What the exercise asks » Each record below is to be copied word for word, with pictures removed.

Given records »
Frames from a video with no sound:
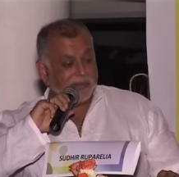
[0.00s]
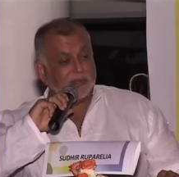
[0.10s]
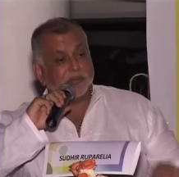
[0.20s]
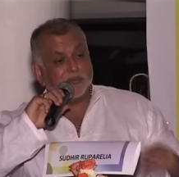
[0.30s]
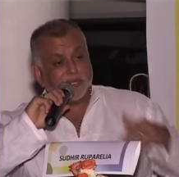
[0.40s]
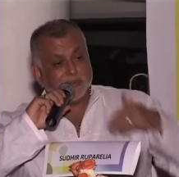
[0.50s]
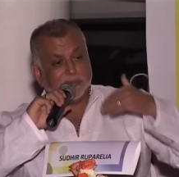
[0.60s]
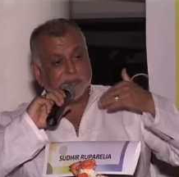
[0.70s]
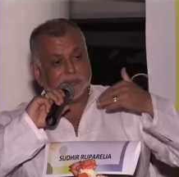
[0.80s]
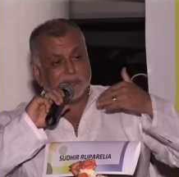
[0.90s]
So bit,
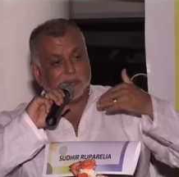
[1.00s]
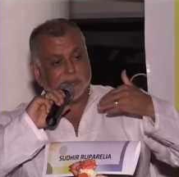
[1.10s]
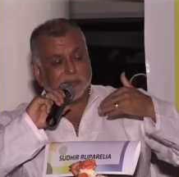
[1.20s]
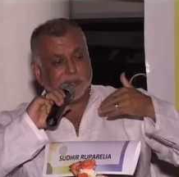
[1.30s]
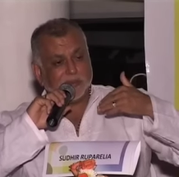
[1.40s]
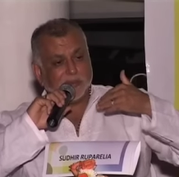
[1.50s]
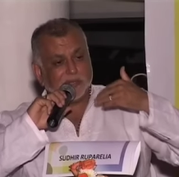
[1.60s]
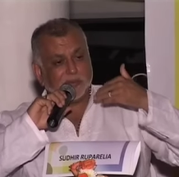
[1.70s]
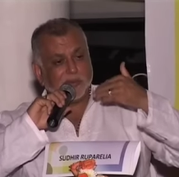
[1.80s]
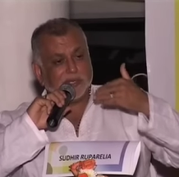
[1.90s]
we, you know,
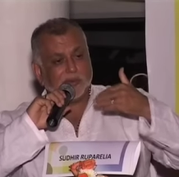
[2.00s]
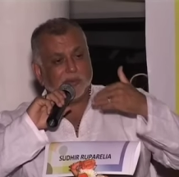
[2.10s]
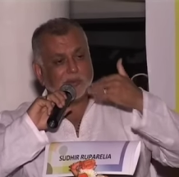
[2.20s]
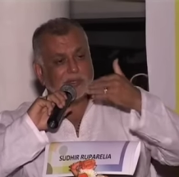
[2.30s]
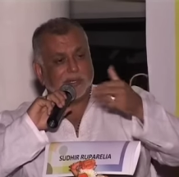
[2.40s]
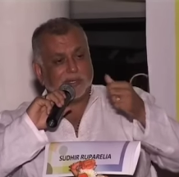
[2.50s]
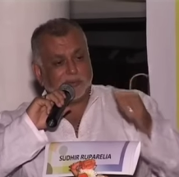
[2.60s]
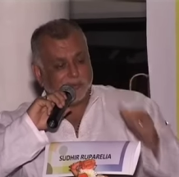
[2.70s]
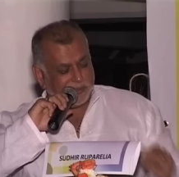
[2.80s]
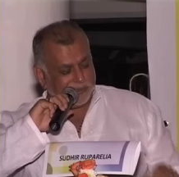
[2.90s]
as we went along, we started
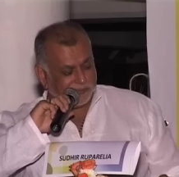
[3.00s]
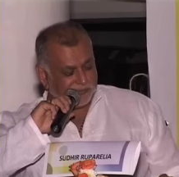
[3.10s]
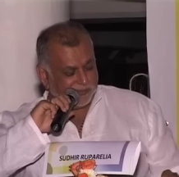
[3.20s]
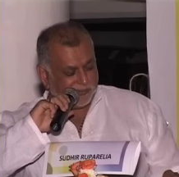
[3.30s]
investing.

Output of the exercise »
Frames from a video with no sound:
[0.00s]
[0.10s]
[0.20s]
[0.30s]
[0.40s]
[0.50s]
[0.60s]
[0.70s]
[0.80s]
[0.90s]
So bit,
[1.00s]
[1.10s]
[1.20s]
[1.30s]
[1.40s]
[1.50s]
[1.60s]
[1.70s]
[1.80s]
[1.90s]
we, you know,
[2.00s]
[2.10s]
[2.20s]
[2.30s]
[2.40s]
[2.50s]
[2.60s]
[2.70s]
[2.80s]
[2.90s]
as we went along, we started
[3.00s]
[3.10s]
[3.20s]
[3.30s]
investing.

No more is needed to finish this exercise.